- _What you will do_
Only the lines in the entries below from the line with "[00:00:03.80]" to the line with "[00:00:04.65]", both included, belong in the answer, transcribed exactly and without pictures.
= Beginning of Section =
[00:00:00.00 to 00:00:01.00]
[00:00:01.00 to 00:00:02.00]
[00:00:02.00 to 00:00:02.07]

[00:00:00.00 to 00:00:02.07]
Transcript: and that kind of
= End of Section =
= Beginning of Section =
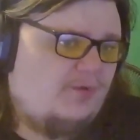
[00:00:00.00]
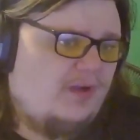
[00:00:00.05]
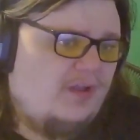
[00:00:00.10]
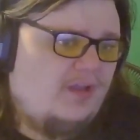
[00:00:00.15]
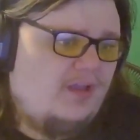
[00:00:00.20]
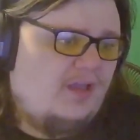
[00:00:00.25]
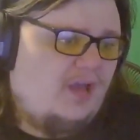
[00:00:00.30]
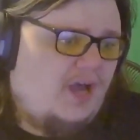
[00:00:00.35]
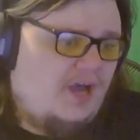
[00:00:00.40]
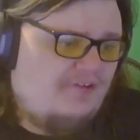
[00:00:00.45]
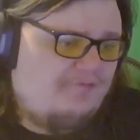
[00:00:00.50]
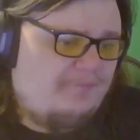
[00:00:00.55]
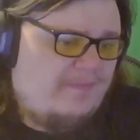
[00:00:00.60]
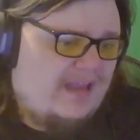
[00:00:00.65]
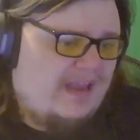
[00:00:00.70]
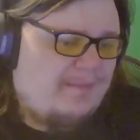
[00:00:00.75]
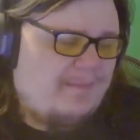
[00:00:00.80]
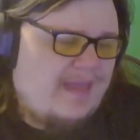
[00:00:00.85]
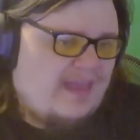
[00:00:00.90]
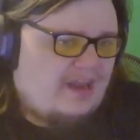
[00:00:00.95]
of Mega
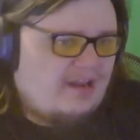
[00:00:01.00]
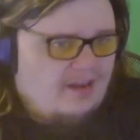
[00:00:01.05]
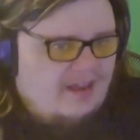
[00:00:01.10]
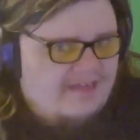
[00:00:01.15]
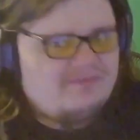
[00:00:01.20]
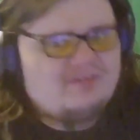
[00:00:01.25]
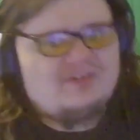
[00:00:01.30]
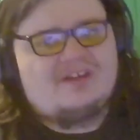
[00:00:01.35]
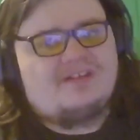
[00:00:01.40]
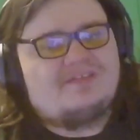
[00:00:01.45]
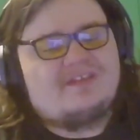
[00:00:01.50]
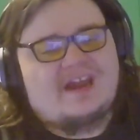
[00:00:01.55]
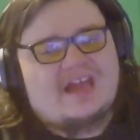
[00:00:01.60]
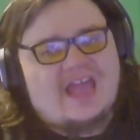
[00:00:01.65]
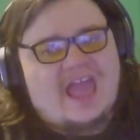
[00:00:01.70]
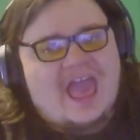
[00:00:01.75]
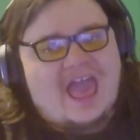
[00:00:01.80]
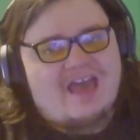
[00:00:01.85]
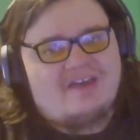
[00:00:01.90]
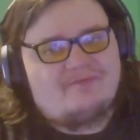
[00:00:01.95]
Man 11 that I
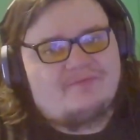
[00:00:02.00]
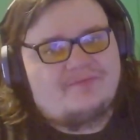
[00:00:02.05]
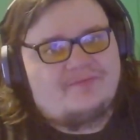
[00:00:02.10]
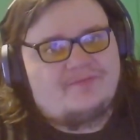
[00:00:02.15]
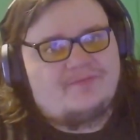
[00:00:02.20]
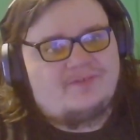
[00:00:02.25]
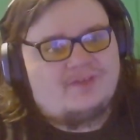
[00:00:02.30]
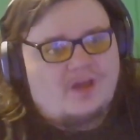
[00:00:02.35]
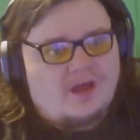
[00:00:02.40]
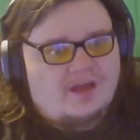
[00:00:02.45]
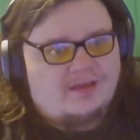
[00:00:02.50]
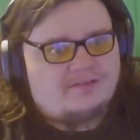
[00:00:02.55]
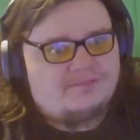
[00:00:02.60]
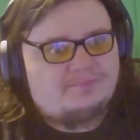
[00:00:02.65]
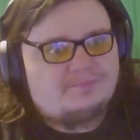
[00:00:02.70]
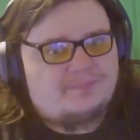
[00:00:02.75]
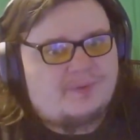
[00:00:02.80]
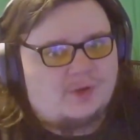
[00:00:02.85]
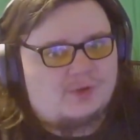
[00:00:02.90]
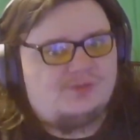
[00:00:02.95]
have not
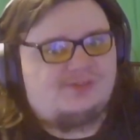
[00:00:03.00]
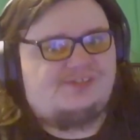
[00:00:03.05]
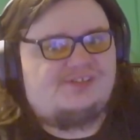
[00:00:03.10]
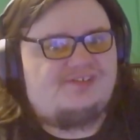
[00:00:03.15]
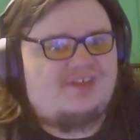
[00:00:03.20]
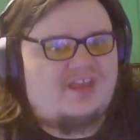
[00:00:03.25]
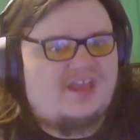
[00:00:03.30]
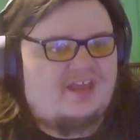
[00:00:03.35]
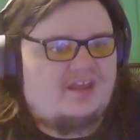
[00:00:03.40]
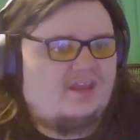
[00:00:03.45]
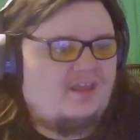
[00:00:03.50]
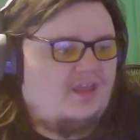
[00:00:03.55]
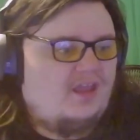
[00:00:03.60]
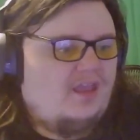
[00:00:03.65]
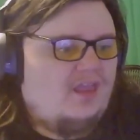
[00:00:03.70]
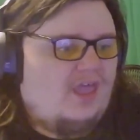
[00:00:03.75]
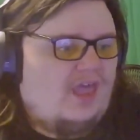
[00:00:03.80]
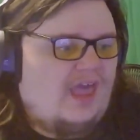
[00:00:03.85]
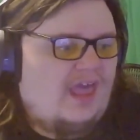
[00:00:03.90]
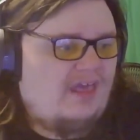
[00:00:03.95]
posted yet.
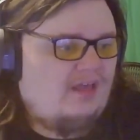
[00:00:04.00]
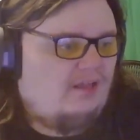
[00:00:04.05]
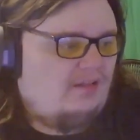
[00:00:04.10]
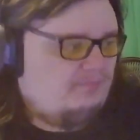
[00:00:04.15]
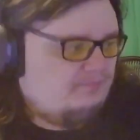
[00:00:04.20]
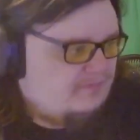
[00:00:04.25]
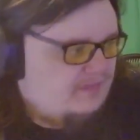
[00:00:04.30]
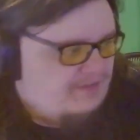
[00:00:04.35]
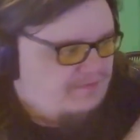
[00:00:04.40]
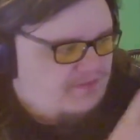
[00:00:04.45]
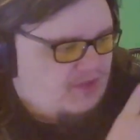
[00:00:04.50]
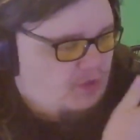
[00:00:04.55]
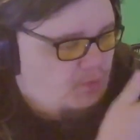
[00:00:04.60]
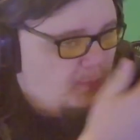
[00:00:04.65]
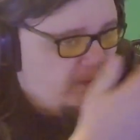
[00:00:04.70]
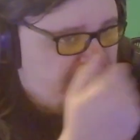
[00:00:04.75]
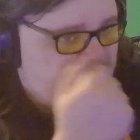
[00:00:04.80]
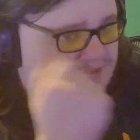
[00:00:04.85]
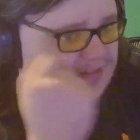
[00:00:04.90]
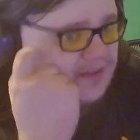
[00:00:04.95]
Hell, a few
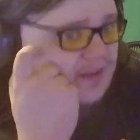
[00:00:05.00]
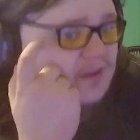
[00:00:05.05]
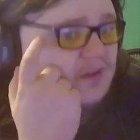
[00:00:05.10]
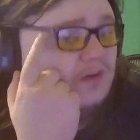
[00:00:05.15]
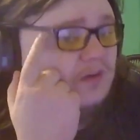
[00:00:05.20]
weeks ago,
= End of Section =
= Beginning of Section =
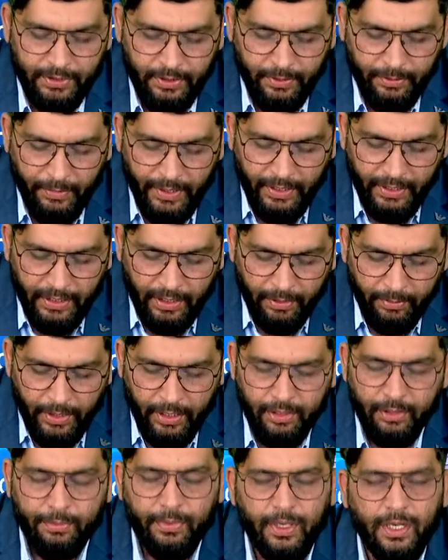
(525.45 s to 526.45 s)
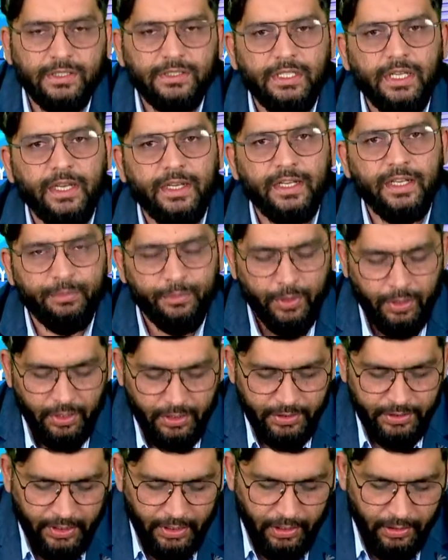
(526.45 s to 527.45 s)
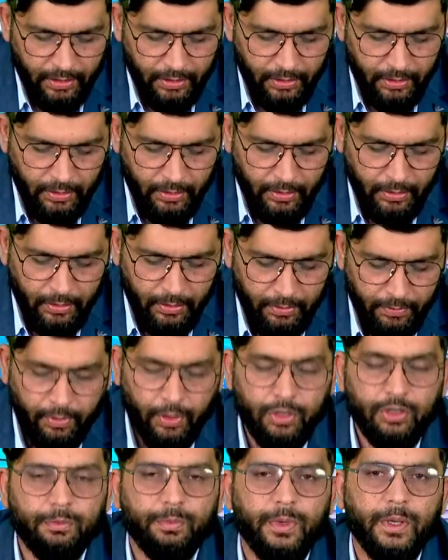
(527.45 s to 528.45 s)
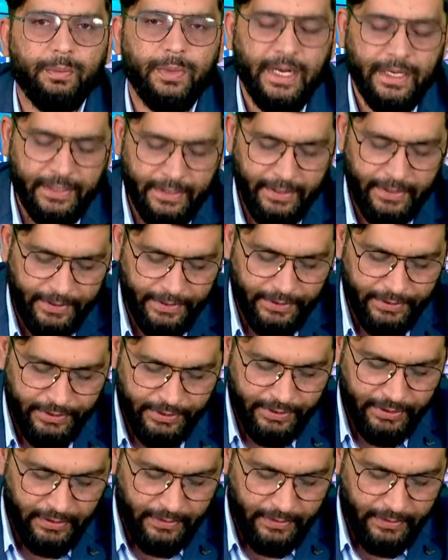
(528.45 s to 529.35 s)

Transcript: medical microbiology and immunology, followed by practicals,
= End of Section =
- _Reply_
[00:00:03.80]
[00:00:03.85]
[00:00:03.90]
[00:00:03.95]
posted yet.
[00:00:04.00]
[00:00:04.05]
[00:00:04.10]
[00:00:04.15]
[00:00:04.20]
[00:00:04.25]
[00:00:04.30]
[00:00:04.35]
[00:00:04.40]
[00:00:04.45]
[00:00:04.50]
[00:00:04.55]
[00:00:04.60]
[00:00:04.65]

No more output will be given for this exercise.